- _TASK TO CARRY OUT_
Exactly the lines below starting at the line with "[00:26:42.72 to 00:26:43.72]" and ending at the line with "[00:26:55.72 to 00:26:56.72]" are wanted, with both ends included. Leave out the pictures and add no other lines.

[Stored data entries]
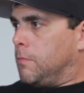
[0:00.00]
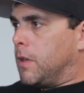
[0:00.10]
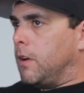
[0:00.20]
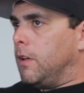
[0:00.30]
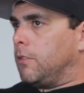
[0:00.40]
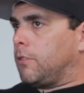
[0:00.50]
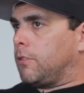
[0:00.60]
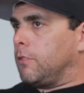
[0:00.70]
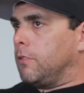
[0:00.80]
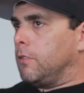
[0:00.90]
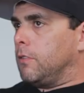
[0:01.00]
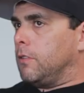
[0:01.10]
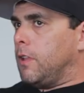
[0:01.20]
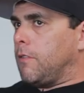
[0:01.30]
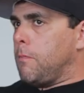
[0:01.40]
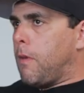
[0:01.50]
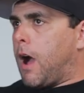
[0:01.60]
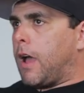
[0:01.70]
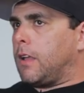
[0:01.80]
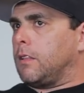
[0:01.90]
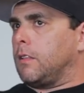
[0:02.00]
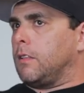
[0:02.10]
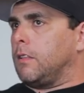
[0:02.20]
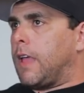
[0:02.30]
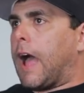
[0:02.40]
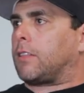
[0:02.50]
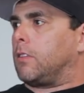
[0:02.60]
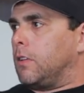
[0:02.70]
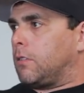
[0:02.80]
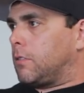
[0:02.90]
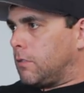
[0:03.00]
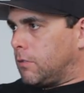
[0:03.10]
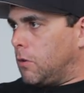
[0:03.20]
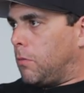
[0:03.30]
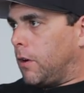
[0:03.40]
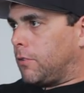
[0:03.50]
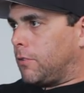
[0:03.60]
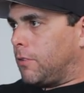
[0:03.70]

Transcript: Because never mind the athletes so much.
--
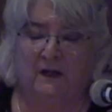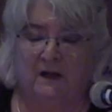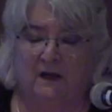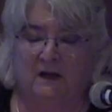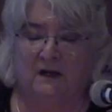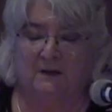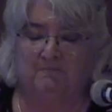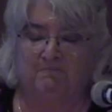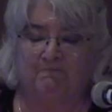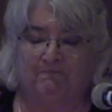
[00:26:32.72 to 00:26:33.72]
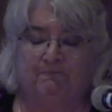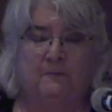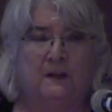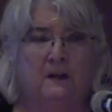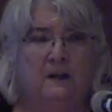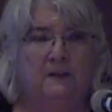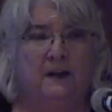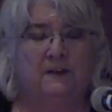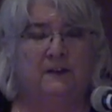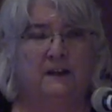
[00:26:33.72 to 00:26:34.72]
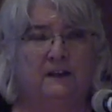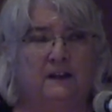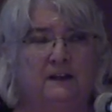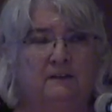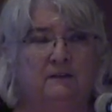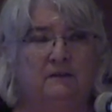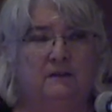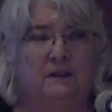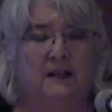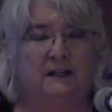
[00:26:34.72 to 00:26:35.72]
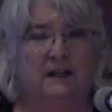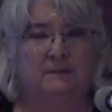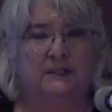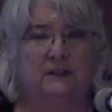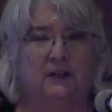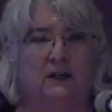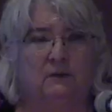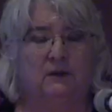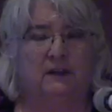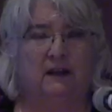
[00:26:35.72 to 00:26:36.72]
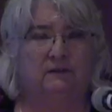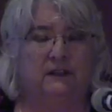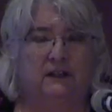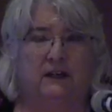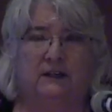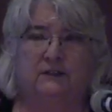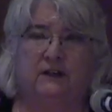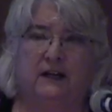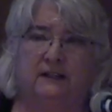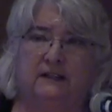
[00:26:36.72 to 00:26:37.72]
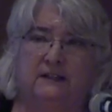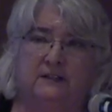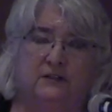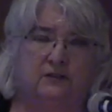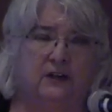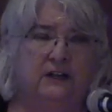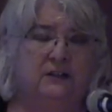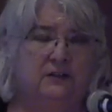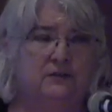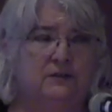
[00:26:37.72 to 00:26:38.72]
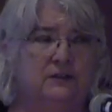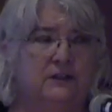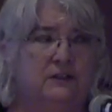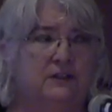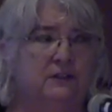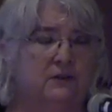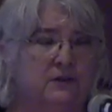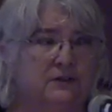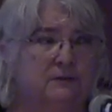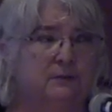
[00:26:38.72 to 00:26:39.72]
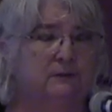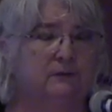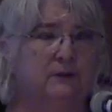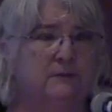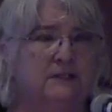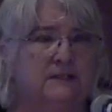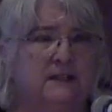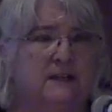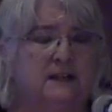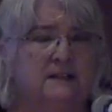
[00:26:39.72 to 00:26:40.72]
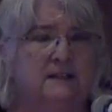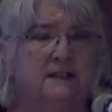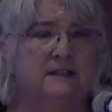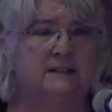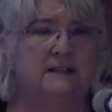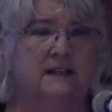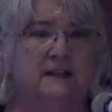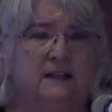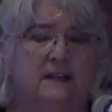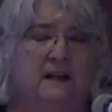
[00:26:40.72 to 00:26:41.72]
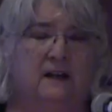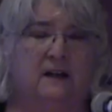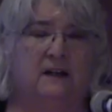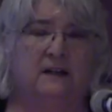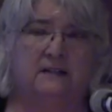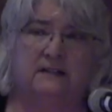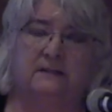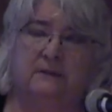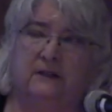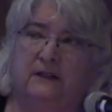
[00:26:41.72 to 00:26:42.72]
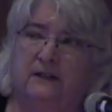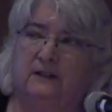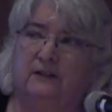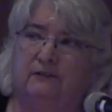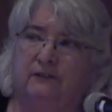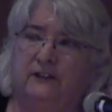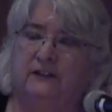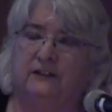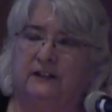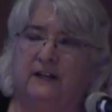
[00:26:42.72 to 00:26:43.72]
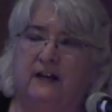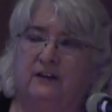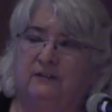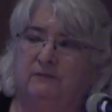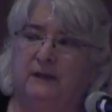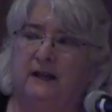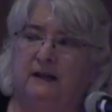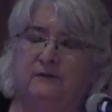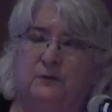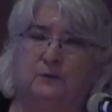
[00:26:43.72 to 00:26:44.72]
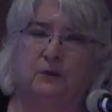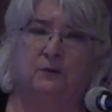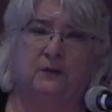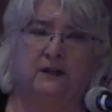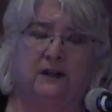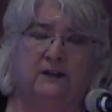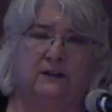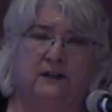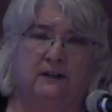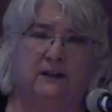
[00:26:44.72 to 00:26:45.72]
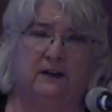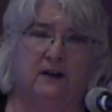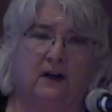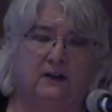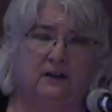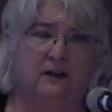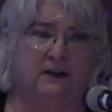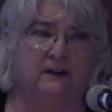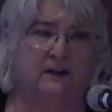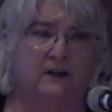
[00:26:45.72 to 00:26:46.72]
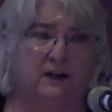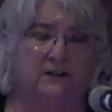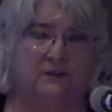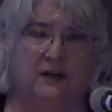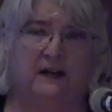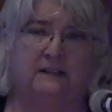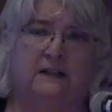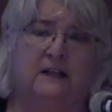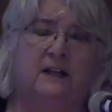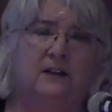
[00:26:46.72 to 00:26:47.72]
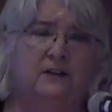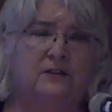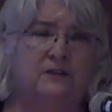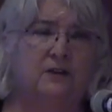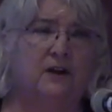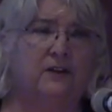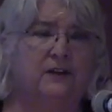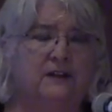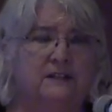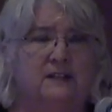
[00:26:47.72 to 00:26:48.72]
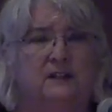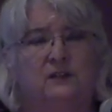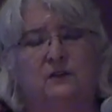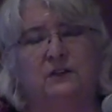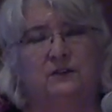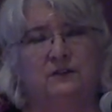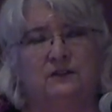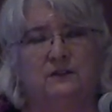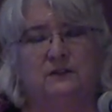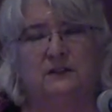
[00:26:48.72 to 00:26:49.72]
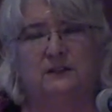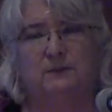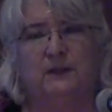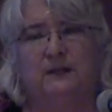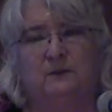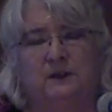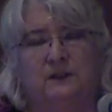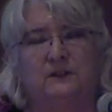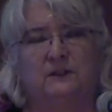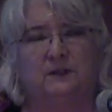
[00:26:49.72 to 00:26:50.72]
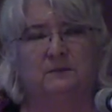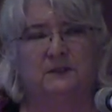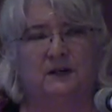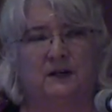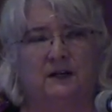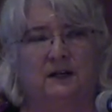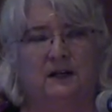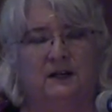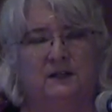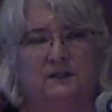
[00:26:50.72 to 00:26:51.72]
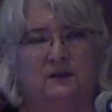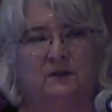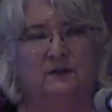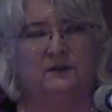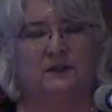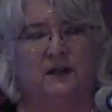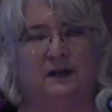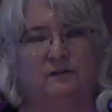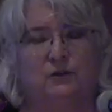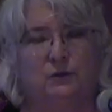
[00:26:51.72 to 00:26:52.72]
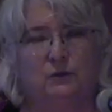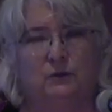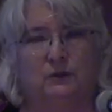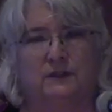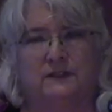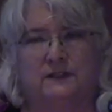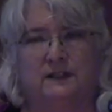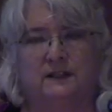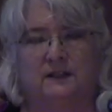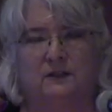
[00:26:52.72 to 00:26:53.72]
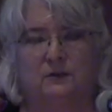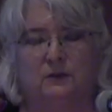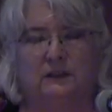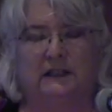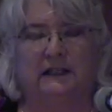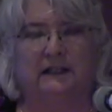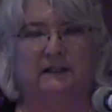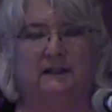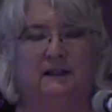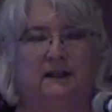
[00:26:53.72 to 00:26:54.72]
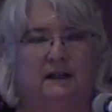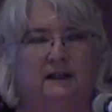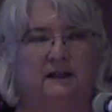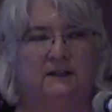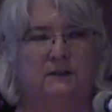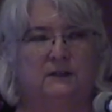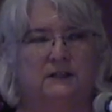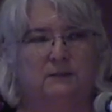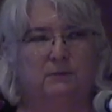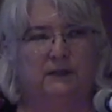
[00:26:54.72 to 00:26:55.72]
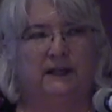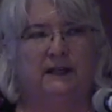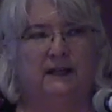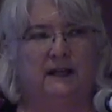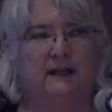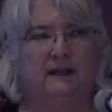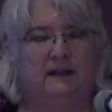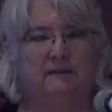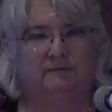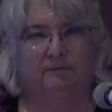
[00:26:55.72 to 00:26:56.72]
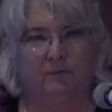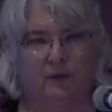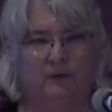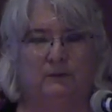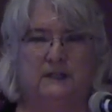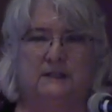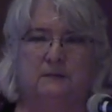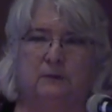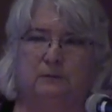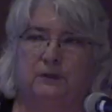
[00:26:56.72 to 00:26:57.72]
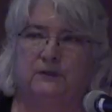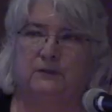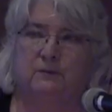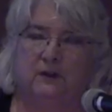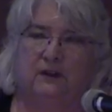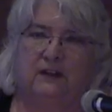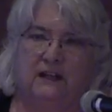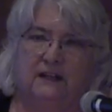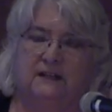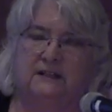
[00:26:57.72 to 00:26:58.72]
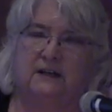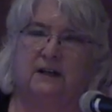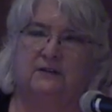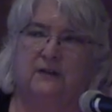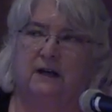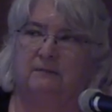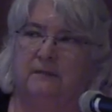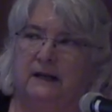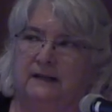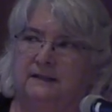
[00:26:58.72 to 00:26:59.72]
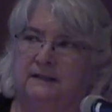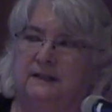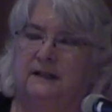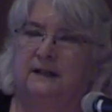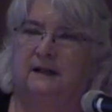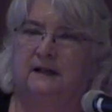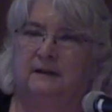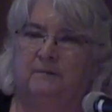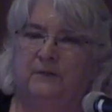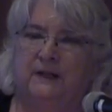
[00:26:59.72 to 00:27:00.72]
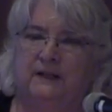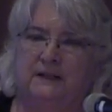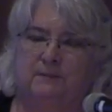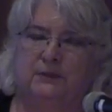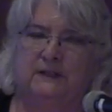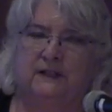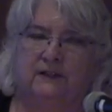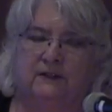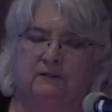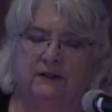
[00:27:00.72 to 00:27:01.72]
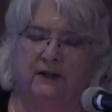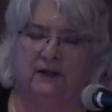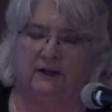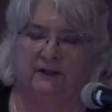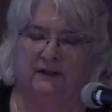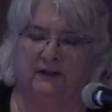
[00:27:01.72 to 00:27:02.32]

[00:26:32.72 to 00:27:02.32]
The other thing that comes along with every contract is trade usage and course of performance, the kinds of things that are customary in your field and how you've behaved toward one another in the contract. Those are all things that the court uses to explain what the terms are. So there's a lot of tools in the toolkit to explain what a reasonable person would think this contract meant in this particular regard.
...
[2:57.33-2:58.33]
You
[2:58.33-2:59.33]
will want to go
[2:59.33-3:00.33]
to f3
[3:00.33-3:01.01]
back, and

- _OUTPUT_
[00:26:42.72 to 00:26:43.72]
[00:26:43.72 to 00:26:44.72]
[00:26:44.72 to 00:26:45.72]
[00:26:45.72 to 00:26:46.72]
[00:26:46.72 to 00:26:47.72]
[00:26:47.72 to 00:26:48.72]
[00:26:48.72 to 00:26:49.72]
[00:26:49.72 to 00:26:50.72]
[00:26:50.72 to 00:26:51.72]
[00:26:51.72 to 00:26:52.72]
[00:26:52.72 to 00:26:53.72]
[00:26:53.72 to 00:26:54.72]
[00:26:54.72 to 00:26:55.72]
[00:26:55.72 to 00:26:56.72]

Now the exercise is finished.